Thursday, March 16, 2006

Ginsburg's Foreign Law Fetish

Supreme Court Justice Ruth Bader Ginsburg spoke recently in South Africa about the use of the law of foreign countries in the Court's decisions.

John Hinderaker of Powerline provides a detailed criticism of this concept:
"In reality, reference to foreign law is nothing more than an ad hoc tool to be invoked or ignored at will by justices who want to advance a left-wing agenda."

How do you choose which country's law? For Lawrence v. Texas, the homosexual sodomy case, why not choose the law of any Muslim country? Because politics, not the rule of law, guides judges like Ginsburg. The words of the Constitution mean nothing and can be twisted in any way to suit leftist political preferences.
The end justifies the means.

9 comments:

flenser said...

Paul Mirengoff suggests that she be impeached, or at least that she has commited impeachable acts.

If we had a Senate worth its pay it would at least vote to censure Ginsburg.

flenser said...

Knucklehead

The executive branch can refuse to enforce the commands issued by the SC.

See Worcester v. Georgia, where Andy Jackson famously said, "John Marshall has made his decision, now let him enforce it."

So this approach has been taken in the past. Difficult to imagine today, but the change is noteworthy.

Congress also has the power to defund and disband the "inferior" courts, below the SC.

Congress can impeach a sitting justice on the SC. It has never been done that I know of, but there is no inherenrt reason it cannot be done.

Article III, Sec 1.

The judicial power of the United States, shall be vested in one Supreme Court, and in such inferior courts as the Congress may from time to time ordain and establish. The judges, both of the supreme and inferior courts, shall hold their offices during good behaviour, and shall, at stated times, receive for their services, a compensation, which shall not be diminished during their continuance in office.
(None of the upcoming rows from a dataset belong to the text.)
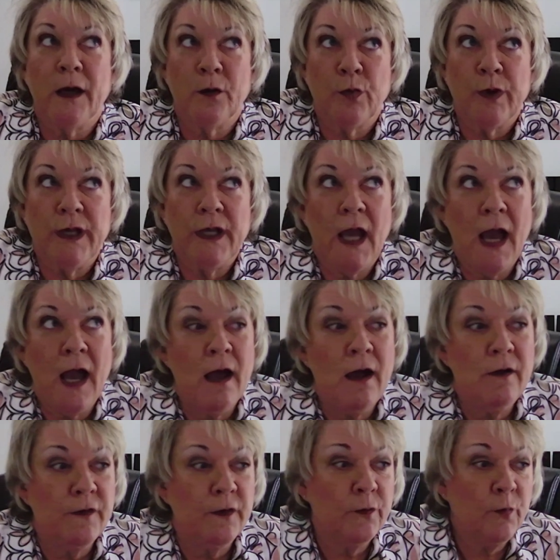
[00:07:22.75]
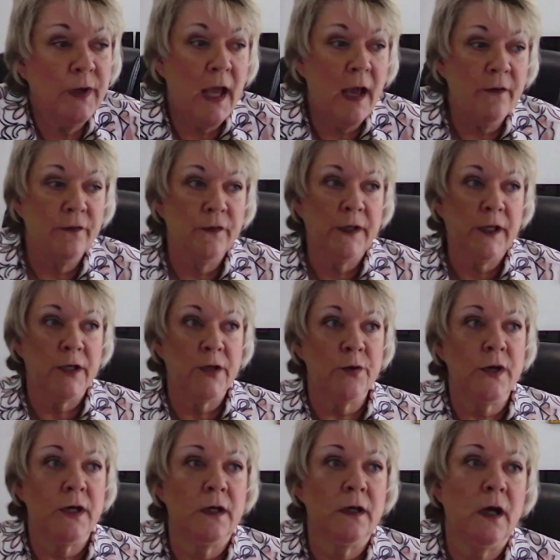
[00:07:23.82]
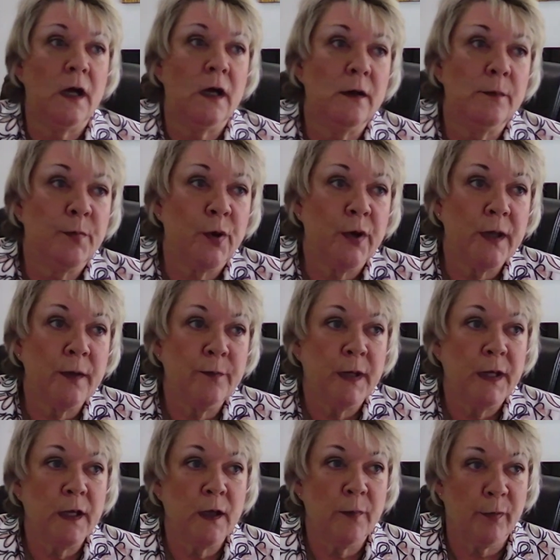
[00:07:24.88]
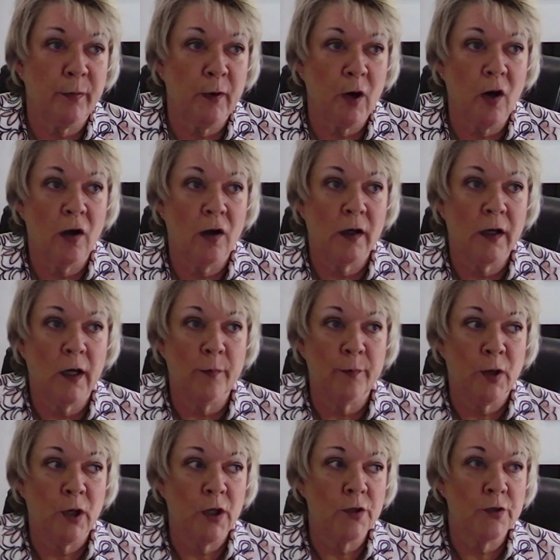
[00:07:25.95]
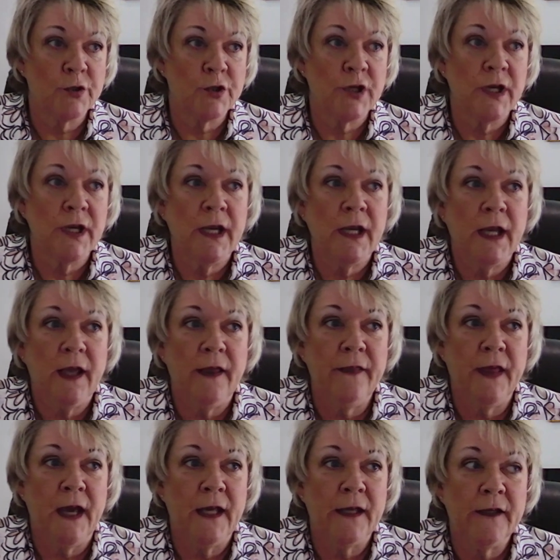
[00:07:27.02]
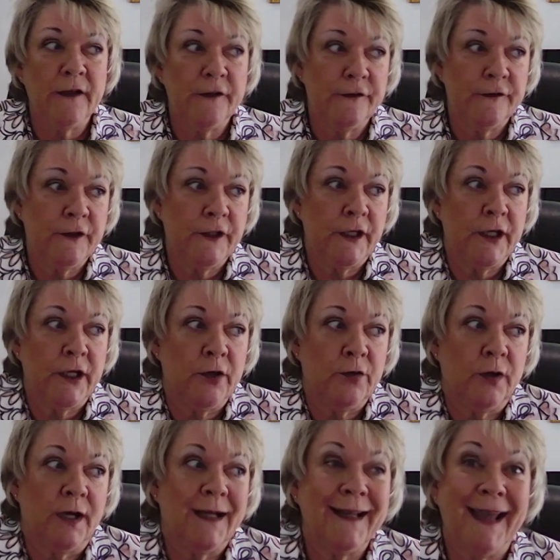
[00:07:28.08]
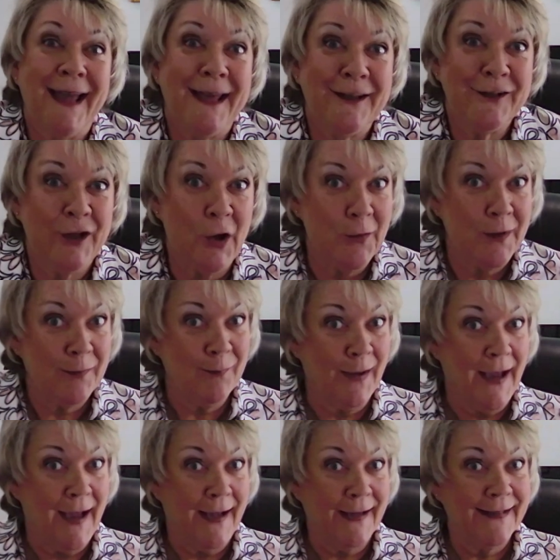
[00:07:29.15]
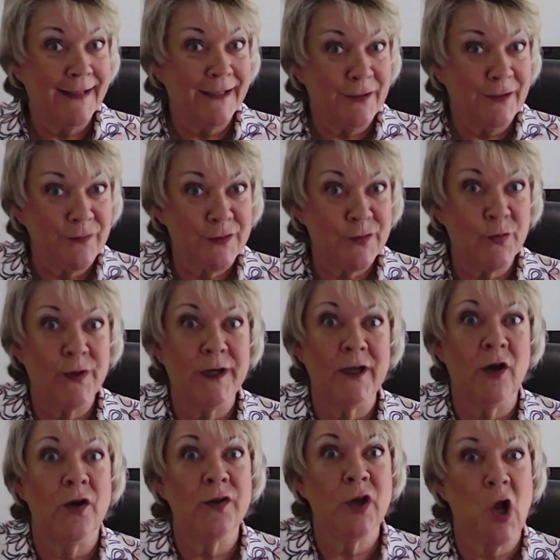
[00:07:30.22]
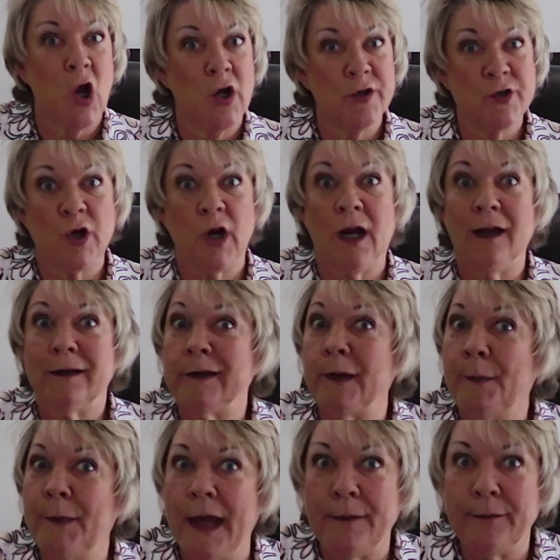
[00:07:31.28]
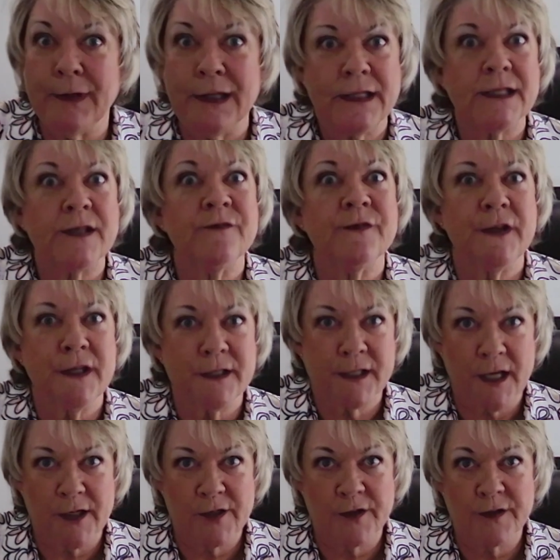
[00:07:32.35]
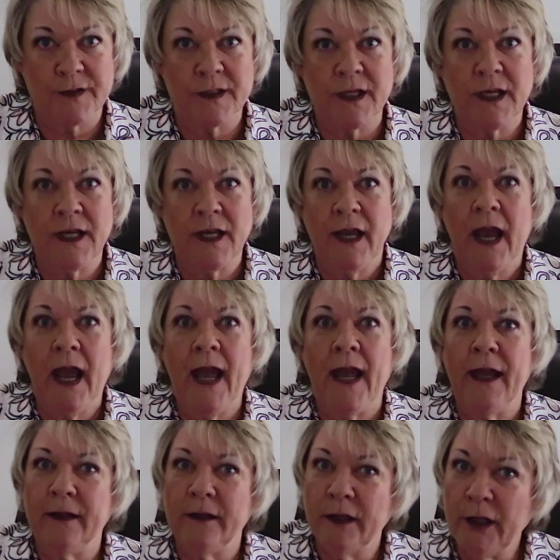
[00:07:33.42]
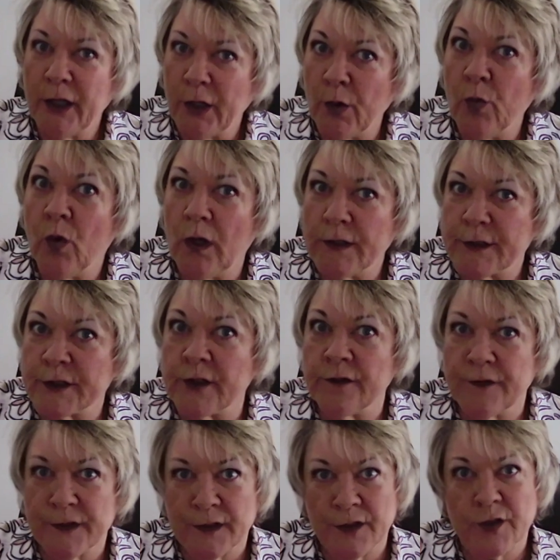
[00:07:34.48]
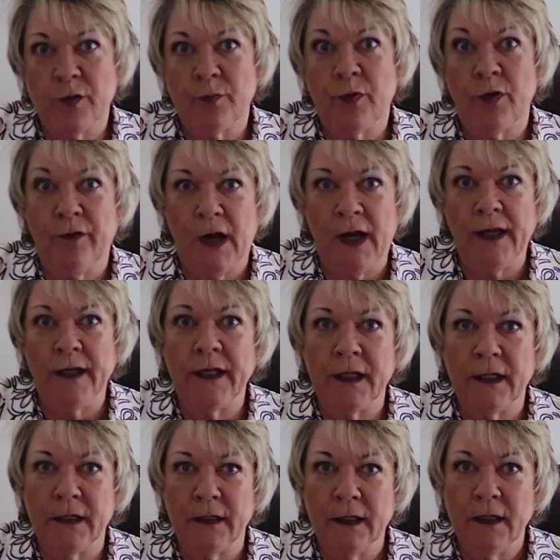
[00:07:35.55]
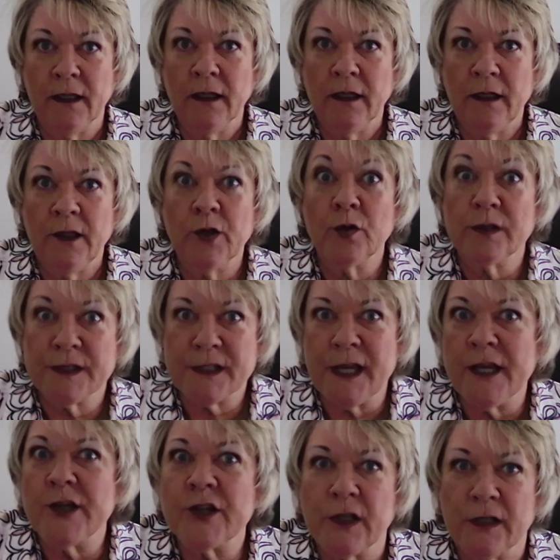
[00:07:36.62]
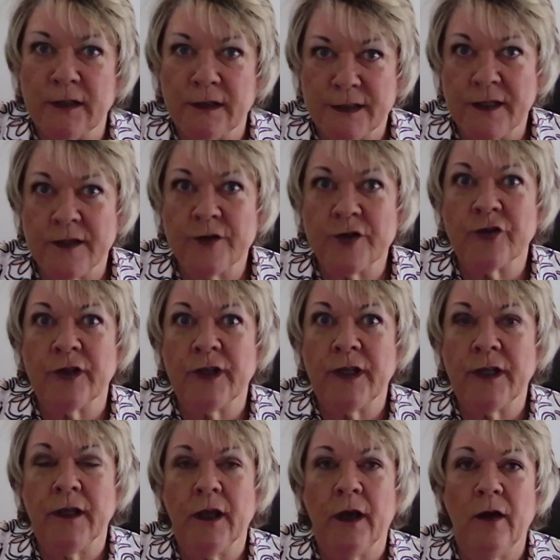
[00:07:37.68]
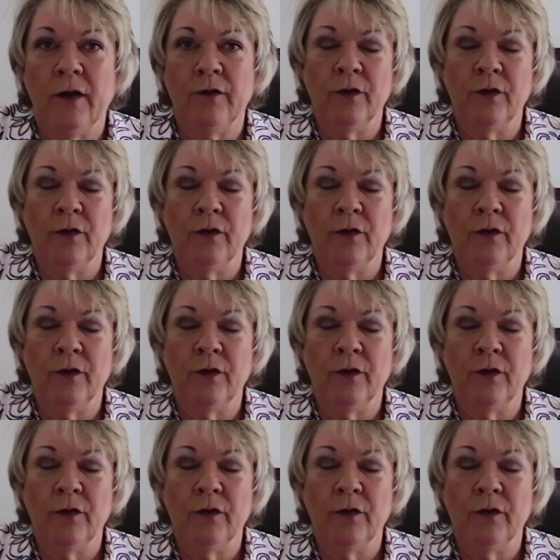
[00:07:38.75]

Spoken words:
Yeah, we have a pretty big prong approach, and that is again going back and inventorying all the contracts, amendments, and fee schedules, and what services you're providing, utilization essentially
Note that the standard for removal here is failing to exibit "good behavior", not high crimes and misdemeanors.

brylun said...

As for checks and balances on the judiciary, there's appointment and impeachment. There's also passage of statutes to negate court rulings.

Roosevelt tried to pack the court to no avail.

If I recall the Federalist Papers, the intent of the lifetime appointment was to insulate the judges from the whims of politics, and the worry about the threat of losing their position as the result of an unpopular ruling.

So, the way to influence the court is by electing presidents and senators who stand up for principles in their judicial appointments.

flenser said...

There is technically no reason that Congress cannot remove any judge or justice at any time, based on the "good behaviour" standard. Chewing gum on the bench, Judge Smith? Out you go!

The limitation is political. There are large numbers of people who hold a hugly elevated opinion of the courts, and despise Congress. So I'm not sure Congress could get away politically with impeaching judges. But Constitutionally, there is nothing stopping them from doing so.

brylun

Article III does not state that judges shall have a life-time appointment. It states that they shall "hold their offices during good behaviour". That's all.
The life-time appointment bit seems to be a tradition which has grown up over the years.

flenser said...

I'd add (3). Congress has the power to impeach any judge or justice, on grounds far less demanding than that required for removing a president.

In addition to being spelled out in article III, this is also mentioned in Federalist 79.

"But with regard to the judges, who, if they behave properly, will be secured in their places for life, .."

(Iitalics mine)

Also;

"They (judges) are liable to be impeached for malconduct by the House of Representatives, and tried in the Senate, and if convicted may be dismissed from office, and disqualified from holding any other."

Charlie Martin said...

See Worcester v. Georgia, where Andy Jackson famously said, "John Marshall has made his decision, now let him enforce it."

Flenser, as someone with both Cherokee and Choctaw ancestry, I've got to admit I don't find this precedent very comforting.

Syl said...

Look, Ginsburg is not stupid, not uneducated, and can think logically.

She's just wrong.

And Sandra does have a point. I don't think we shouldn't criticize our judges, but we still need to respect the institution. We saw the erosion of that respect after the 2000 election and it wasn't pretty.

Charlie Martin said...

Knuck, you're close to right on Worcester v. Georgia: the Supreme Court held that Georgia couldn't impose its laws within the Cherokee Nation's land. The Removal was a consequence, but was enforced by Van Buren (spit).

flenser said...

Seneca, I'm sure you would not suggest that constitutional issues be settled on the basis of how an individual feels about them.

In any event the case illustrates a point; that the courts in the modern era are treated with extraordinary deference compared with times past. The courts themselves seem disinclined to accept any checks or balances. What would you suggest be done?